## PROBLEM STATEMENT
Once the pictures are removed, reproduce what is left of the data below exactly.

Stored items

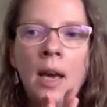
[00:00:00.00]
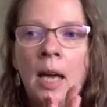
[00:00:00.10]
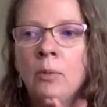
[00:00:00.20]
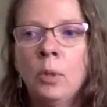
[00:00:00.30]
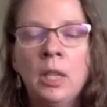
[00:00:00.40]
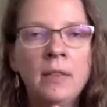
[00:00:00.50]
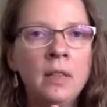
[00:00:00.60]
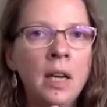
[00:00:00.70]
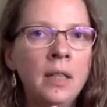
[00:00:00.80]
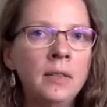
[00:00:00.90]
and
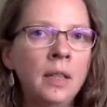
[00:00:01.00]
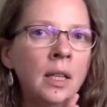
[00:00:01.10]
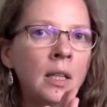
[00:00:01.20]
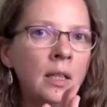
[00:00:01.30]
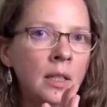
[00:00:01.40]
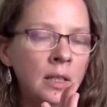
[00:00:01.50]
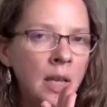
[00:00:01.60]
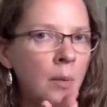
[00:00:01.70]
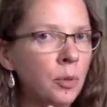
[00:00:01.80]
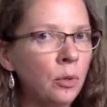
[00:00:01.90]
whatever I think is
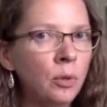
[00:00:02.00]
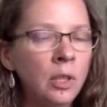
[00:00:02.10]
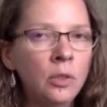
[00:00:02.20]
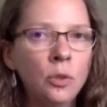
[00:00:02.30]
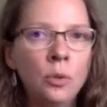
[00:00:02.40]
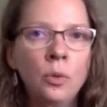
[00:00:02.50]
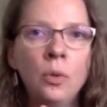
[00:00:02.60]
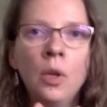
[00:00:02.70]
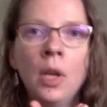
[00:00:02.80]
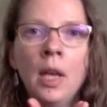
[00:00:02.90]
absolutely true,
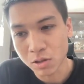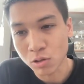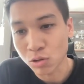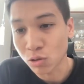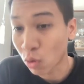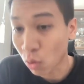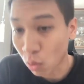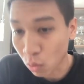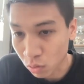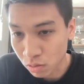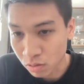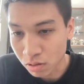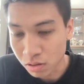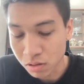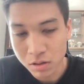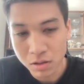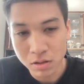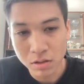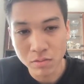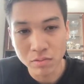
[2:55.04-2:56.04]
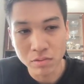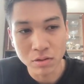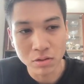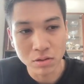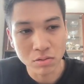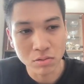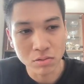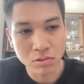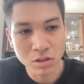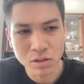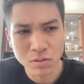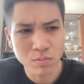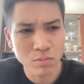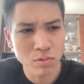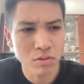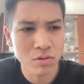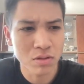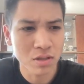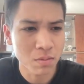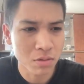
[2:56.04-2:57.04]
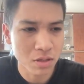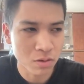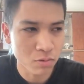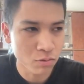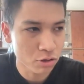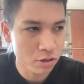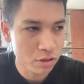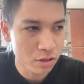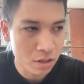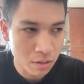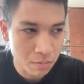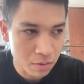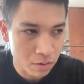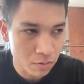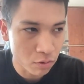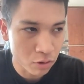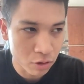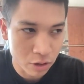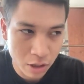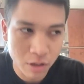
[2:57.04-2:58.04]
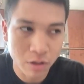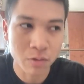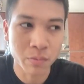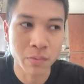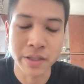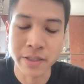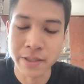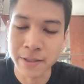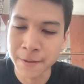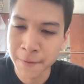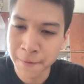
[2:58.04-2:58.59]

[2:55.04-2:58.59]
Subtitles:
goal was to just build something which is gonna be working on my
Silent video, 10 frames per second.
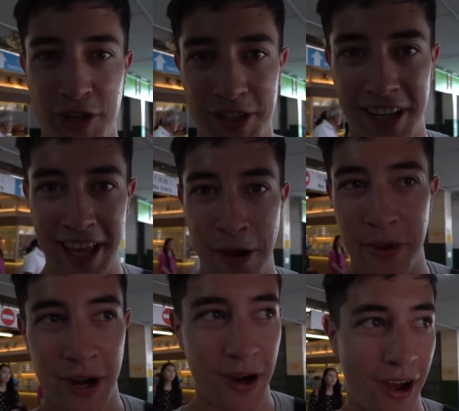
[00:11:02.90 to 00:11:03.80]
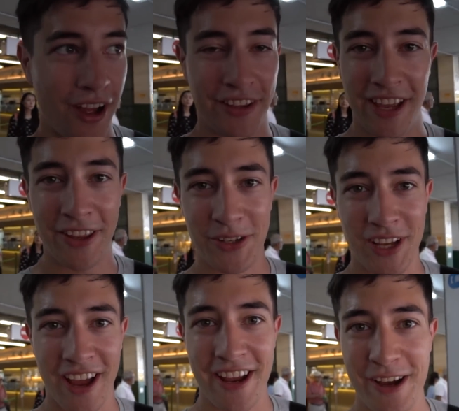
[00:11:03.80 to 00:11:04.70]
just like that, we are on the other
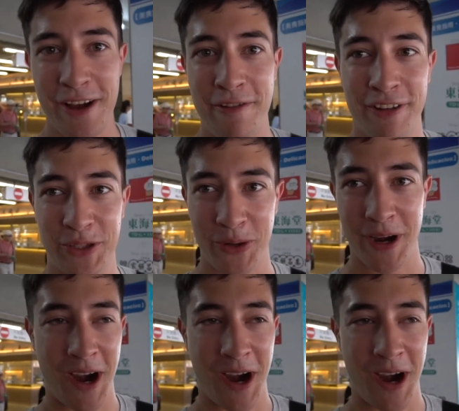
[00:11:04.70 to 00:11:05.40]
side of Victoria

## SOLUTION FOR THIS PROBLEM
[00:00:00.00]
[00:00:00.10]
[00:00:00.20]
[00:00:00.30]
[00:00:00.40]
[00:00:00.50]
[00:00:00.60]
[00:00:00.70]
[00:00:00.80]
[00:00:00.90]
and
[00:00:01.00]
[00:00:01.10]
[00:00:01.20]
[00:00:01.30]
[00:00:01.40]
[00:00:01.50]
[00:00:01.60]
[00:00:01.70]
[00:00:01.80]
[00:00:01.90]
whatever I think is
[00:00:02.00]
[00:00:02.10]
[00:00:02.20]
[00:00:02.30]
[00:00:02.40]
[00:00:02.50]
[00:00:02.60]
[00:00:02.70]
[00:00:02.80]
[00:00:02.90]
absolutely true,
[2:55.04-2:56.04]
[2:56.04-2:57.04]
[2:57.04-2:58.04]
[2:58.04-2:58.59]

[2:55.04-2:58.59]
Subtitles:
goal was to just build something which is gonna be working on my
Silent video, 10 frames per second.
[00:11:02.90 to 00:11:03.80]
[00:11:03.80 to 00:11:04.70]
just like that, we are on the other
[00:11:04.70 to 00:11:05.40]
side of Victoria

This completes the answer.